Non che il battesimo di Gesù al Giordano sia analogo al nostro battesimo. Giusto per intenderci, tutti i sacramenti scaturiscono dalla Pasqua ossia dal dono definitivo che Cristo ha fatto offrendo la sua vita per portarci oltre la morte, ma certamente quell’epilogo è frutto di tutta l’esperienza dell’incarnazione che nel battesimo al Giordano trova un punto cruciale che apre al ministero pubblico del Messia.
L’immergersi nelle acque del Giordano, cioè, rivela plasticamente il senso di quello che Lui realizzerà con la sua missione di vita.
Quanti accorrevano lì per farsi battezzare da Giovanni desideravano cambiare vita e dunque vivere il rito di purificazione penitenziale con il proposito di impegnarsi per il cambiamento. Eppure Lui si mette in fila con quell’umanità fragile e peccatrice perché con loro desidera entrare nella storia dell’umanità per nono lasciare nessuno escluso.
È un gesto di prossimità estrema perché si associa a quanti sono lontani da Dio e quindi hanno compiuto il male e offre un nuovo criterio di giustizia in quanto da soli mai avrebbero potuto realizzare il cambiamento.
Per comprendere recuperiamo la citazione di Isaia che prepara al Vangelo: il Messia non spezzerà una canna incrinata, non spegnerà uno stoppino dalla fiamma smorta.
I due gesti descritti da Isaia indicano il modo in cui gli araldi dichiaravano la condanna a morte sancita dal re babilonese. Con quest’immagine il profeta preannuncia che l’Inviato di Dio avrebbe espresso un giudizio per la vita e non per la condanna a morte. Isaia apre alla visione di un intervento inedito da parte di Dio, il quale mostra la sua missione attraverso il giudizio di misericordia.
Il battesimo di Gesù, dunque, esprime l’avvento di un tempo nuovo in cui il presente è già pienezza di grazia e dunque esperienza dell’incontro con Dio.
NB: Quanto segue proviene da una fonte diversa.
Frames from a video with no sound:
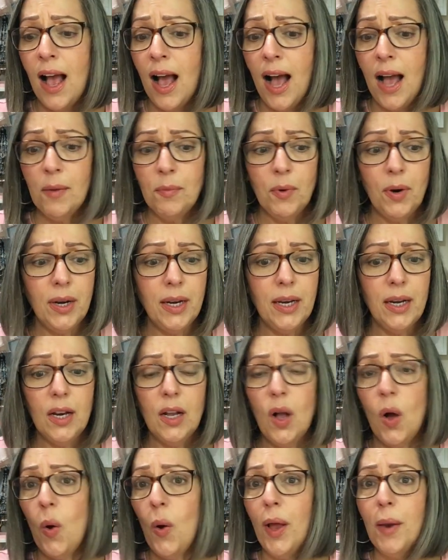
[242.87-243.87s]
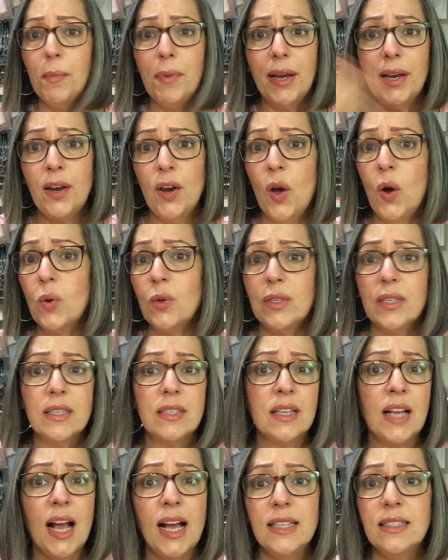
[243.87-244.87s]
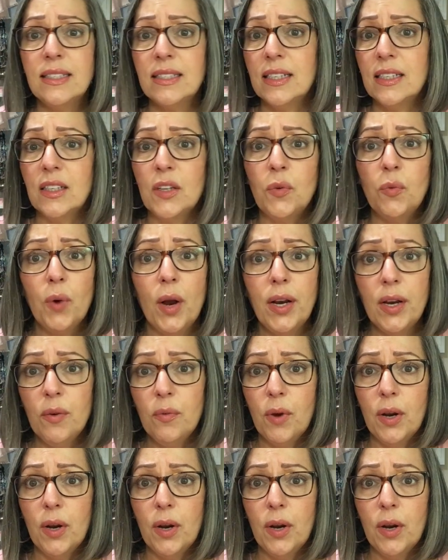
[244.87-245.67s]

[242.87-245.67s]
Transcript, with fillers: I'm ready to go, and my nose is constantly running,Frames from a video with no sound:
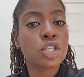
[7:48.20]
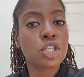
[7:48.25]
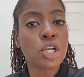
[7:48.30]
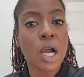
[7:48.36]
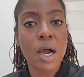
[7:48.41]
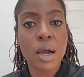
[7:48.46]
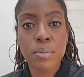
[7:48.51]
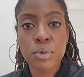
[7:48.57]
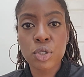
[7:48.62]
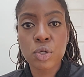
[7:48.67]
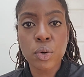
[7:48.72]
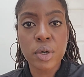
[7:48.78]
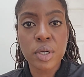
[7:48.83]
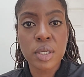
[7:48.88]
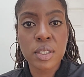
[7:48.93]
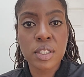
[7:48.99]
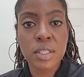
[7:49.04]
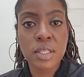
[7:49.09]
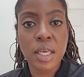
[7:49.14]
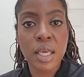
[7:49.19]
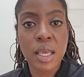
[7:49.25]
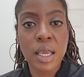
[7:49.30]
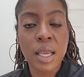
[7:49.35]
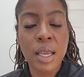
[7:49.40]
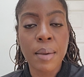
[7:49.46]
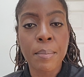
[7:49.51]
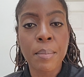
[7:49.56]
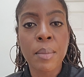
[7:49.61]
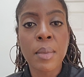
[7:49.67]
job shortage
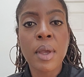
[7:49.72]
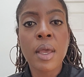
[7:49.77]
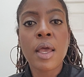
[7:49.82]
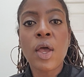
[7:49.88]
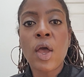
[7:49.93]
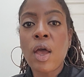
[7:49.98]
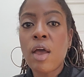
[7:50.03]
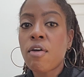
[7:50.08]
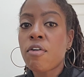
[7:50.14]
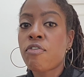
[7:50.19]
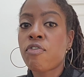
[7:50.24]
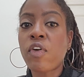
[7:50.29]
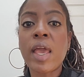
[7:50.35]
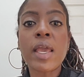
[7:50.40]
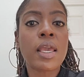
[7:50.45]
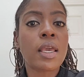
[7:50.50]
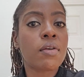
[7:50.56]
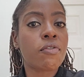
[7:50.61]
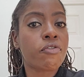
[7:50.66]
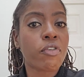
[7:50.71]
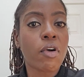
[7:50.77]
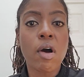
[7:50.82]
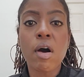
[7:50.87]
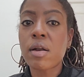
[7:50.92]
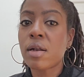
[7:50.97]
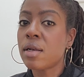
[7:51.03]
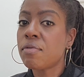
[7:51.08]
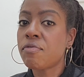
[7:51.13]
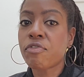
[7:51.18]
scheme, faking,
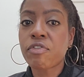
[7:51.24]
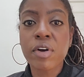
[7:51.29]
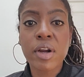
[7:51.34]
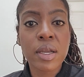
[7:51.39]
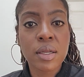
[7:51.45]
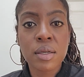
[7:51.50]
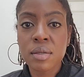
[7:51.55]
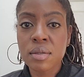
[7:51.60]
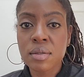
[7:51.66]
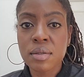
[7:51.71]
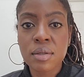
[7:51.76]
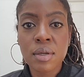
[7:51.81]
frauding, and fronting,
La meta futura ed il tempo presente sembrano sovrapporsi ed è questo il senso della vita battesimale ricevuta in dono.
La richiesta di Gesù dunque determina un impatto destabilizzante per Giovanni il quale non riesce a conciliare la visione che ha del Messia con quel gesto di solidarietà totale con l’essere umano. Giovanni pensa che il battesimo che lui amministra possa rendere giustizia al Cielo e cioè attraverso quel gesto penitenziale meritare la possibilità di un cambiamento frutto dell’impegno umano. Gesù, piuttosto, lo invita a lasciarlo fare perché così si possa compiere pienamente la giustizia.
In questi giorni ascoltando le parole del parroco della Comunità San Filippo Neri, don Giovanni Giannalia, dopo i ripetuti spari contro la chiesa dello Zen, abbiamo avuto testimonianza del significato del battesimo. Lui ha ribadito che non prova odio verso questi balordi che hanno sparato ma desidera dialogare con loro perché ritiene che anche la loro esistenza è preziosa. Ecco la giustizia che scaturisce dal battesimo, non frutto della rancorosa vendetta ma del perdono che vede l’altro e la realtà con la compassione del Cielo.
È questo sguardo misericordioso che viene donato ad ogni cristiano. L’esperienza del battesimo dona la dignità filiale e perciò la gratitudine di chi si riconosce amato gratuitamente e perciò capace di perdono senza misura.
Il nostro mondo abbisogna di questo pensiero divergente, l’unico per spegnere le trame di inimicizia che provocano guerre in ogni parte e continue ingiustizie. La resistenza civile che rimane assai diffusa in ogni Paese è prova che un mondo differente è possibile.